Besides the musical score by D Imman, there isn’t much that can qualify as ‘entertaining components’ in Teddy. A couple of stunt sequences are well choreographed (especially the one that takes place in an Azerbaijani pub) but the fact that that is all you could tell about a film that employs CGI imaginatively, and has a plot that fits the supernatural-fantasy mould (which always has the potential to keep audiences engaged), explains the misfire that Teddy is.
Shakti Soundar Rajan, unfortunately, makes the mistake of letting his writing be compromised — a weak plot and characters without an arc are proof — as he prioritises the extravagant over the bare necessities.
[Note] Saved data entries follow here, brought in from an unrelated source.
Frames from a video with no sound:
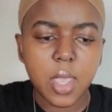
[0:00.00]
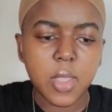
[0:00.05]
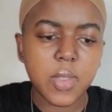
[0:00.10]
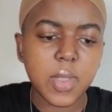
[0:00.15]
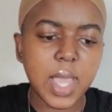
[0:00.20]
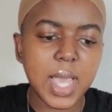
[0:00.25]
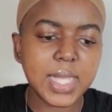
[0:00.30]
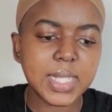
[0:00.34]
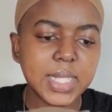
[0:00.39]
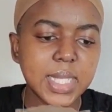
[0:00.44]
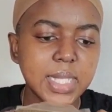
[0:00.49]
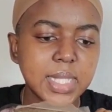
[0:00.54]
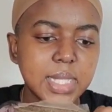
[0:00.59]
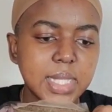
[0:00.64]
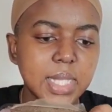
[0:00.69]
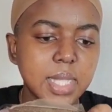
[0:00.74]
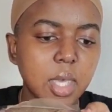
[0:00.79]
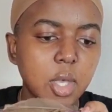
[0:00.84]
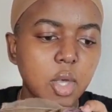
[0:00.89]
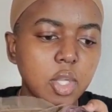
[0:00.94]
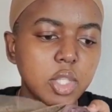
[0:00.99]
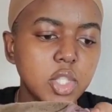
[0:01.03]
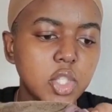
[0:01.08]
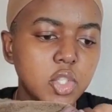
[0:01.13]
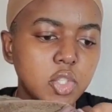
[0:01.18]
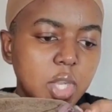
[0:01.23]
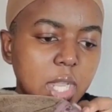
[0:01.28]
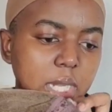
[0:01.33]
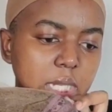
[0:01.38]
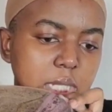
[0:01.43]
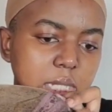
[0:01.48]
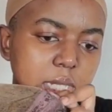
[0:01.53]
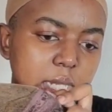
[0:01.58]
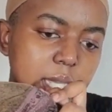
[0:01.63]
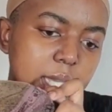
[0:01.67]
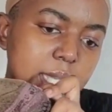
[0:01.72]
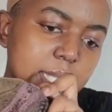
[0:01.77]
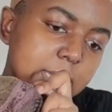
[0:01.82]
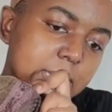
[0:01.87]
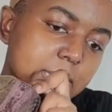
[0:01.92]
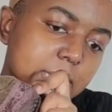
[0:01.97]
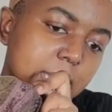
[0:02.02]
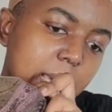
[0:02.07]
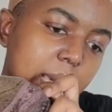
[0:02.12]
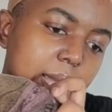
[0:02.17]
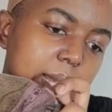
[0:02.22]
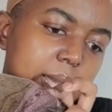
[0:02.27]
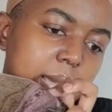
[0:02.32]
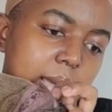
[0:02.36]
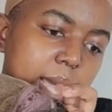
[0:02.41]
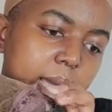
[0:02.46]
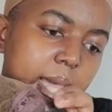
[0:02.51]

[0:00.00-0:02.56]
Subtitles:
You guys can see the construction inside.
Even the supposed ‘romantic arc’ to Shiva and Srividhya’s relationship feels under cooked, and relies on the viewer knowing Arya and Sayyeshaa to be a real life couple for its impact. Also, where are the funny lines? Making a film with a teddy bear as one of the protagonists and not even writing dialogues that can make audiences smile is a cardinal sin!
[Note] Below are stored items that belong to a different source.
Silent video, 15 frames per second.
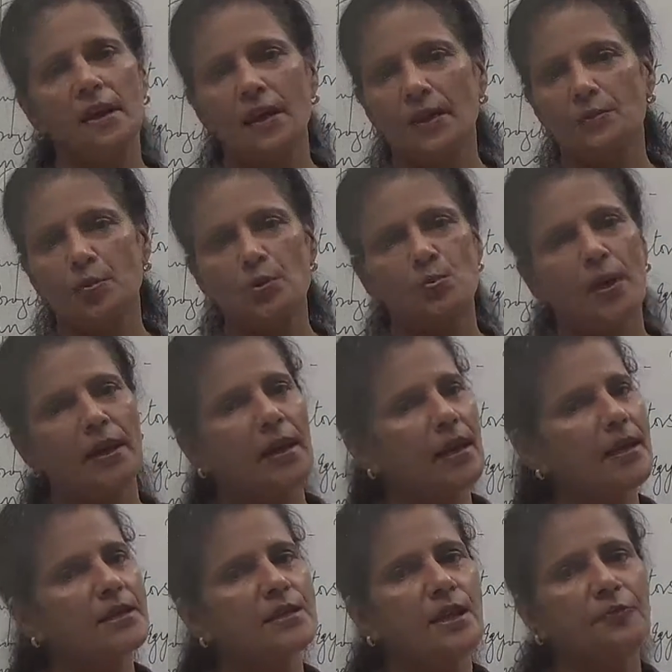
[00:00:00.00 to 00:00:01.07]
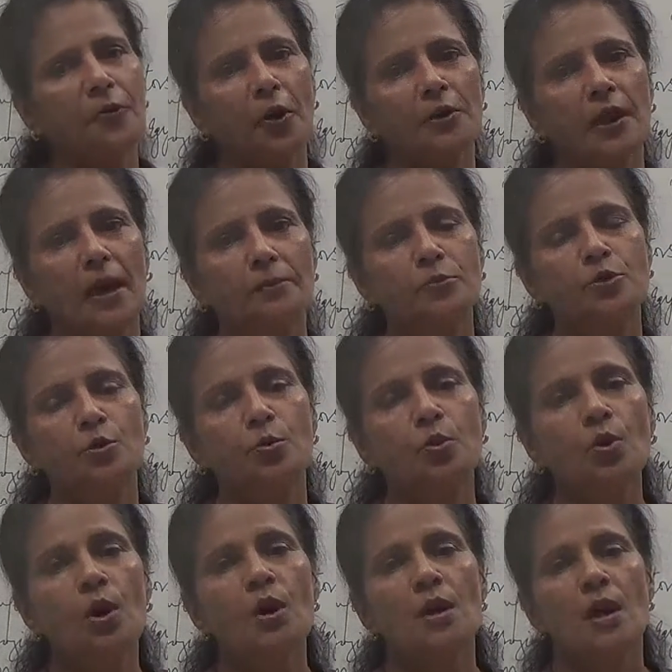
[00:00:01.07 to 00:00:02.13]
it was very easy for them to
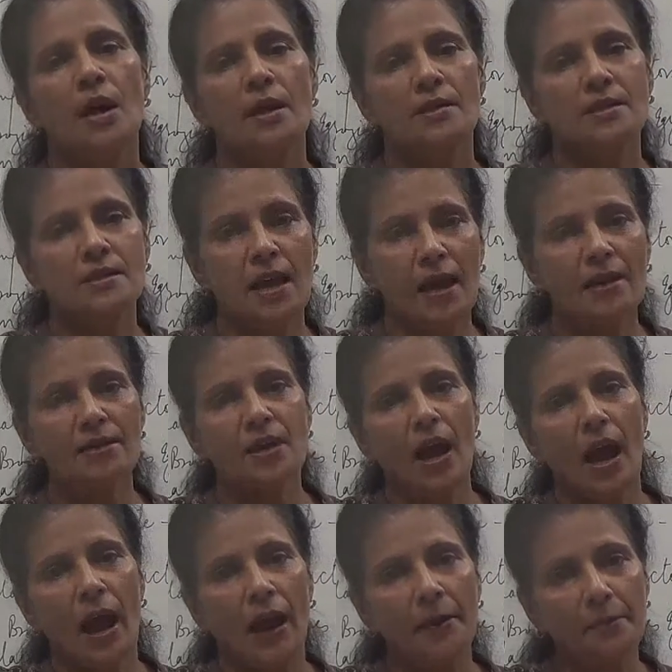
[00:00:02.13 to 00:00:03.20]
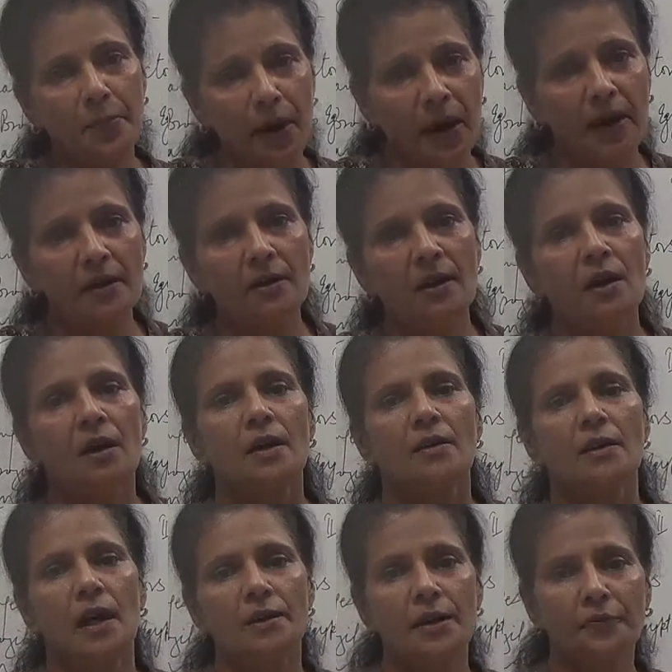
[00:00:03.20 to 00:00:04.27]
send and bring
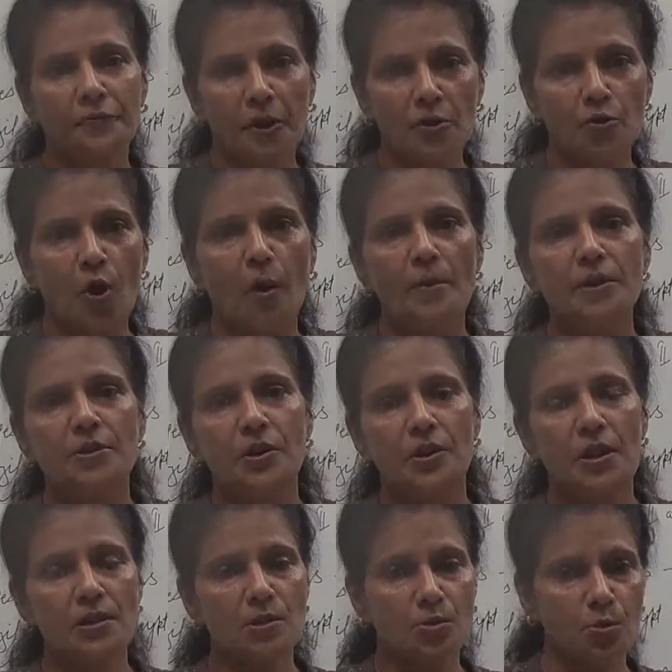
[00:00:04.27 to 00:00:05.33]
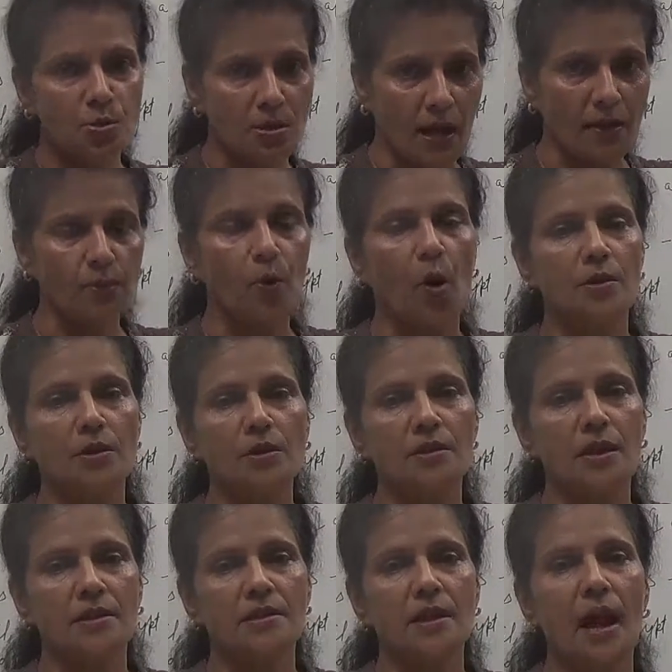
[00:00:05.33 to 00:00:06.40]
the different raw materials, to send cotton
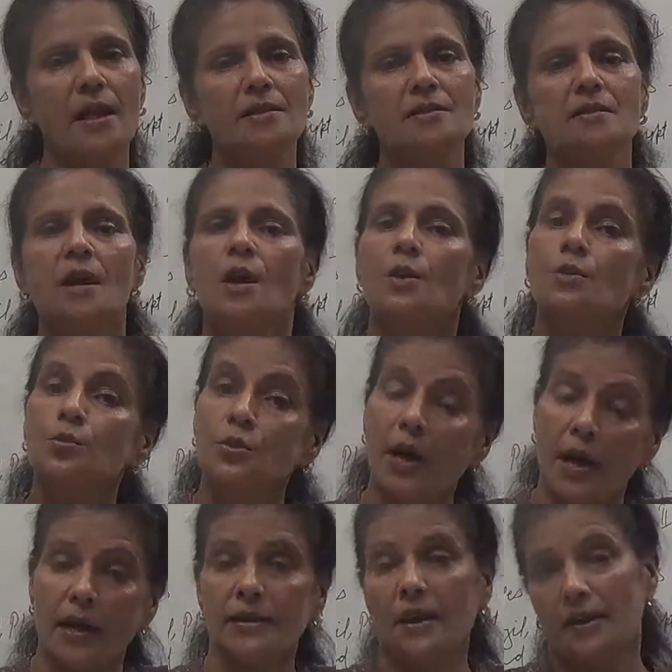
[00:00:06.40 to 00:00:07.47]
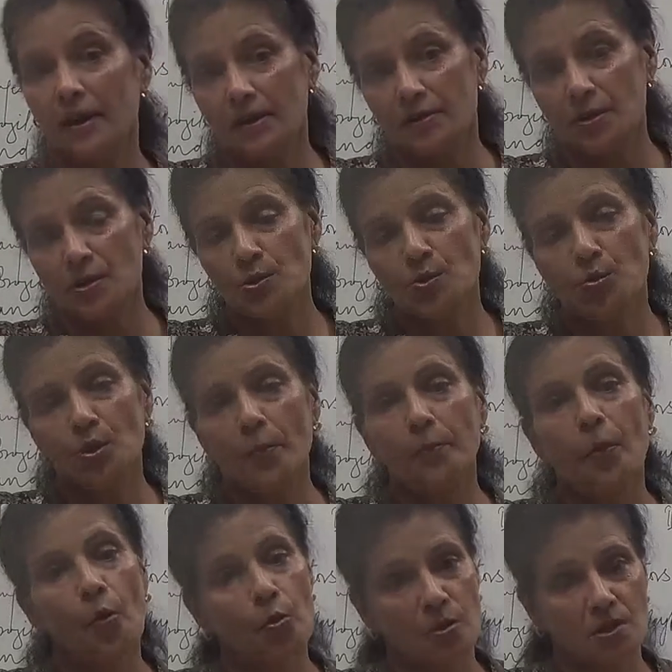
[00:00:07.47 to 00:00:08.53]
textiles to the other countries through the
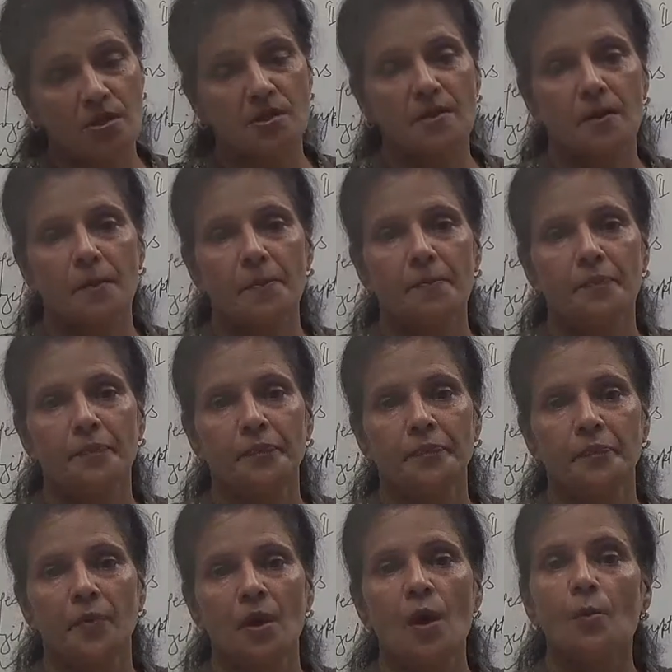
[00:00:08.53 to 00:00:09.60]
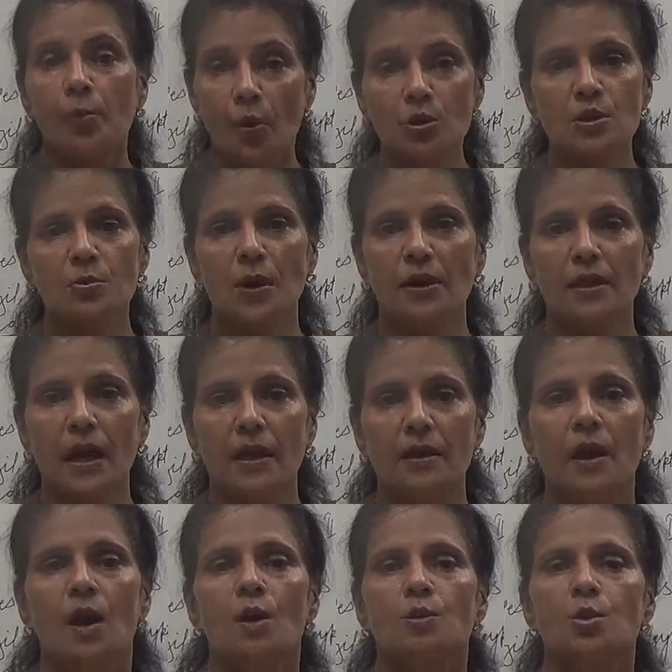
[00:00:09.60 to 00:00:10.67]
ports. Ports were there.
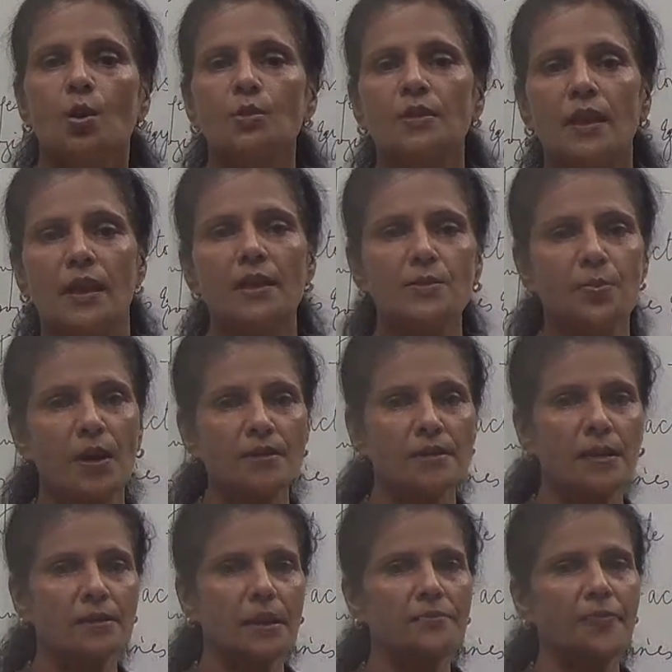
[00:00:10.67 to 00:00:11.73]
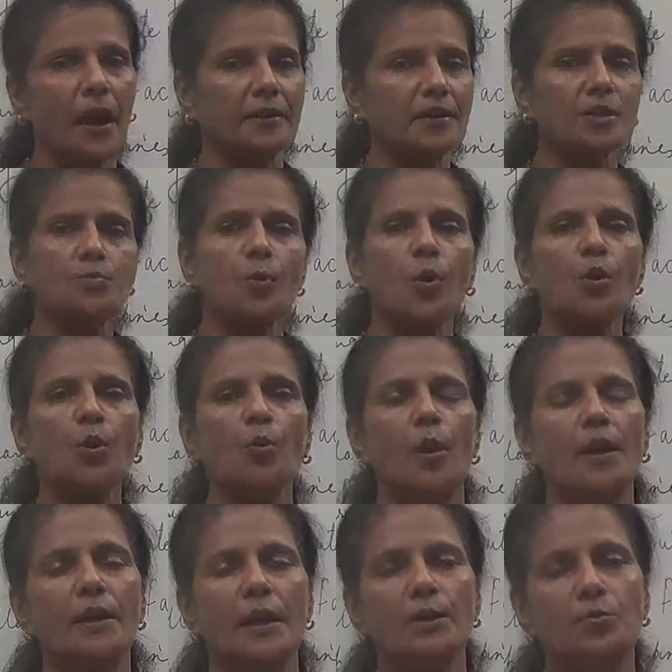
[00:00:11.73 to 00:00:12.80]
So these were certain factors. Moreover,
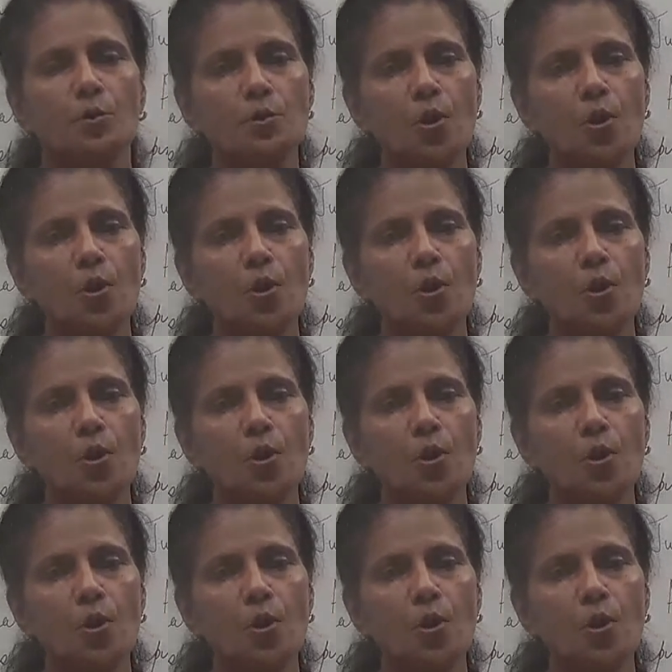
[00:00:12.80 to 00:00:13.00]
it was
The irksome fact, however, is that in Teddy’s universe, everyone just casually accepts that having a walking, talking teddy bear in their midst is something that is normal.
It is as if the characters are meshed in a universe that suspends belief — one where it is okay to believe in teddy bears coming alive — yet their stories unfold, or are held together, by the real world we live in. So the story neither exists in a make-believe universe nor in a real universe; this is how writing gets compromised.
Teddy becomes yet another example of imaginative thinking let down by poor writing — the staple for success for any major motion picture. If the filmmaker could think of an outrageous idea like using a comm system for the teddy bear (the toy literally has a clip-on listening device on its ear to communicate with Shiva), surely the script deserved more of his time and effort.